Reproduce the listing below word for word, with no pictures.

* _Record excerpts_
------------

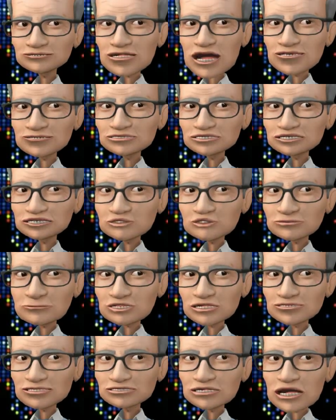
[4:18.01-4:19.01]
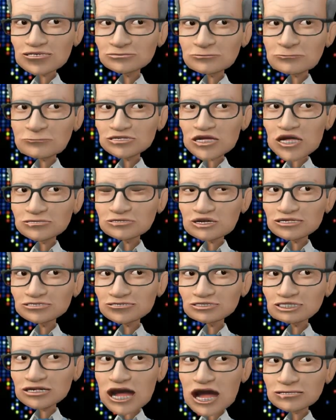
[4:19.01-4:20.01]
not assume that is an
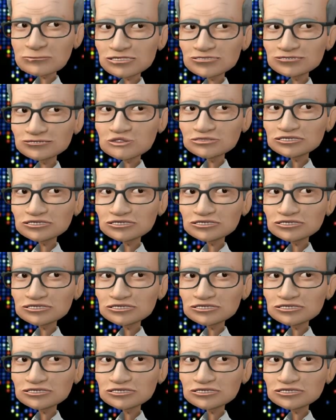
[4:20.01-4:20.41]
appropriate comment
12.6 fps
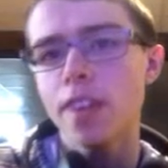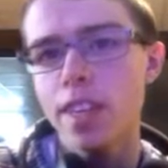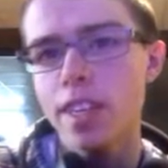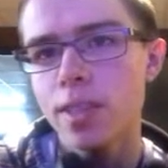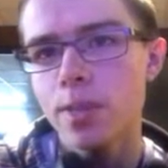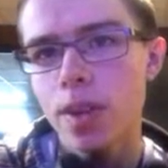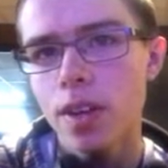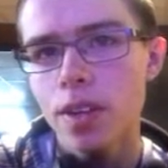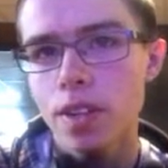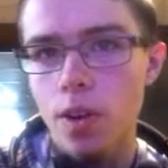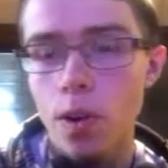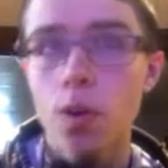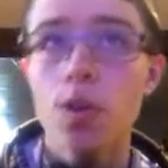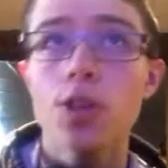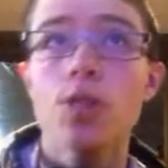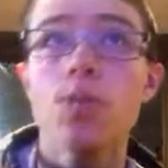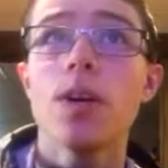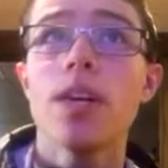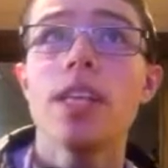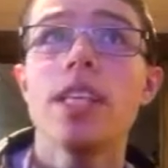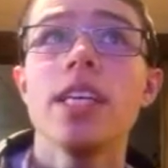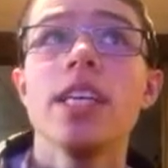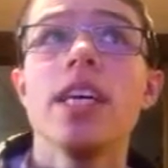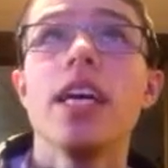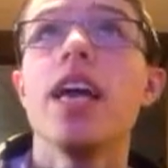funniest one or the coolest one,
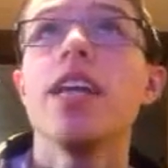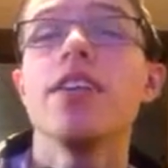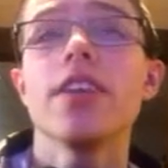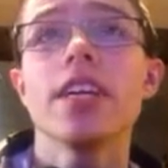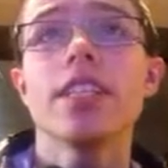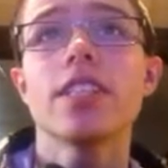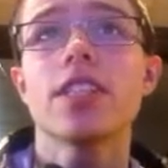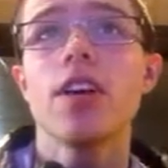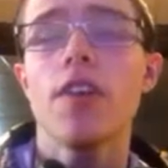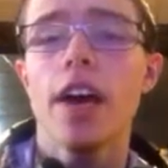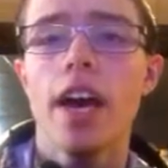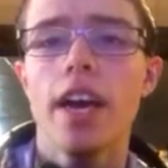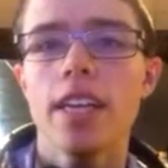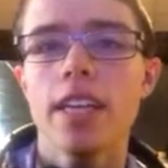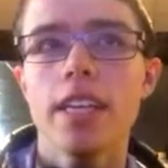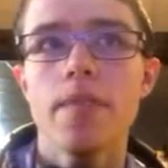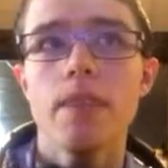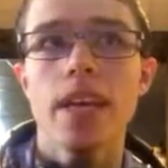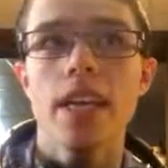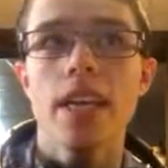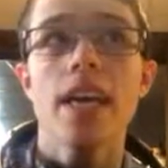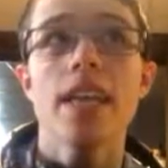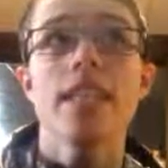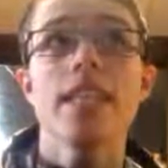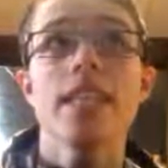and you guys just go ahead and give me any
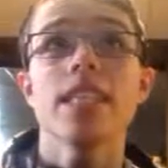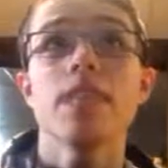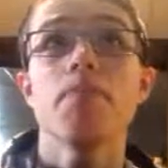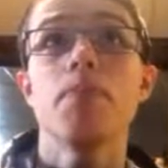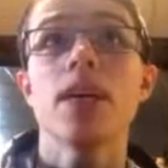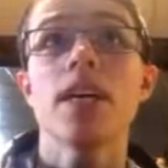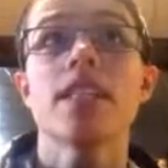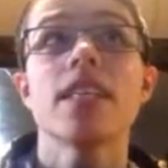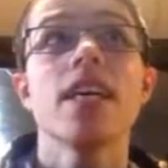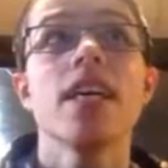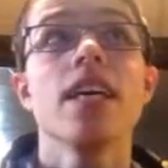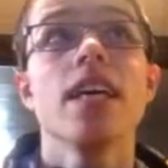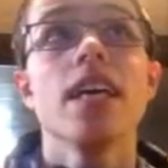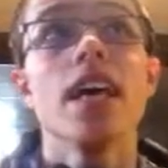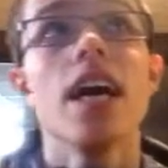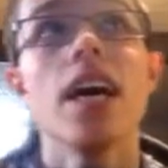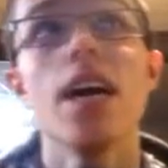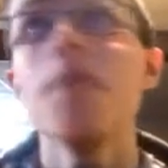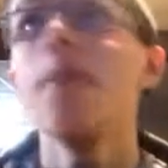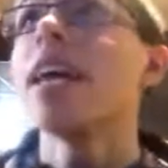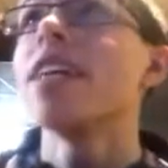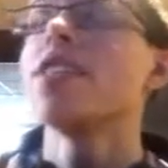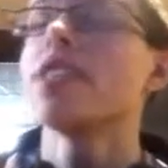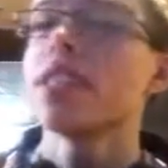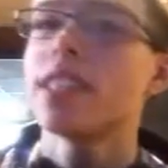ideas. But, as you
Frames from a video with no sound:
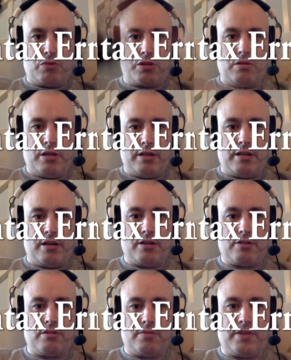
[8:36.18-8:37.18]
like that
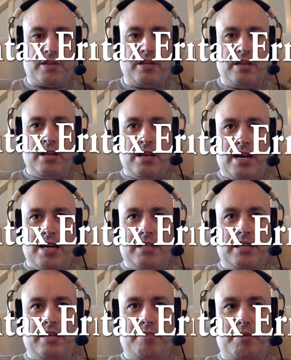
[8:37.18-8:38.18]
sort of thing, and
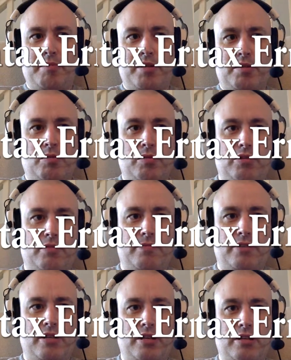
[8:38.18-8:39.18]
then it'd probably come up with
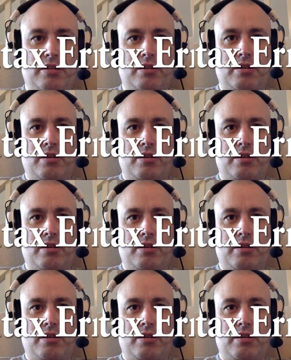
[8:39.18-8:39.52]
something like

------------

* _Exercise solution_
[4:18.01-4:19.01]
[4:19.01-4:20.01]
not assume that is an
[4:20.01-4:20.41]
appropriate comment
12.6 fps
funniest one or the coolest one,
and you guys just go ahead and give me any
ideas. But, as you
Frames from a video with no sound:
[8:36.18-8:37.18]
like that
[8:37.18-8:38.18]
sort of thing, and
[8:38.18-8:39.18]
then it'd probably come up with
[8:39.18-8:39.52]
something like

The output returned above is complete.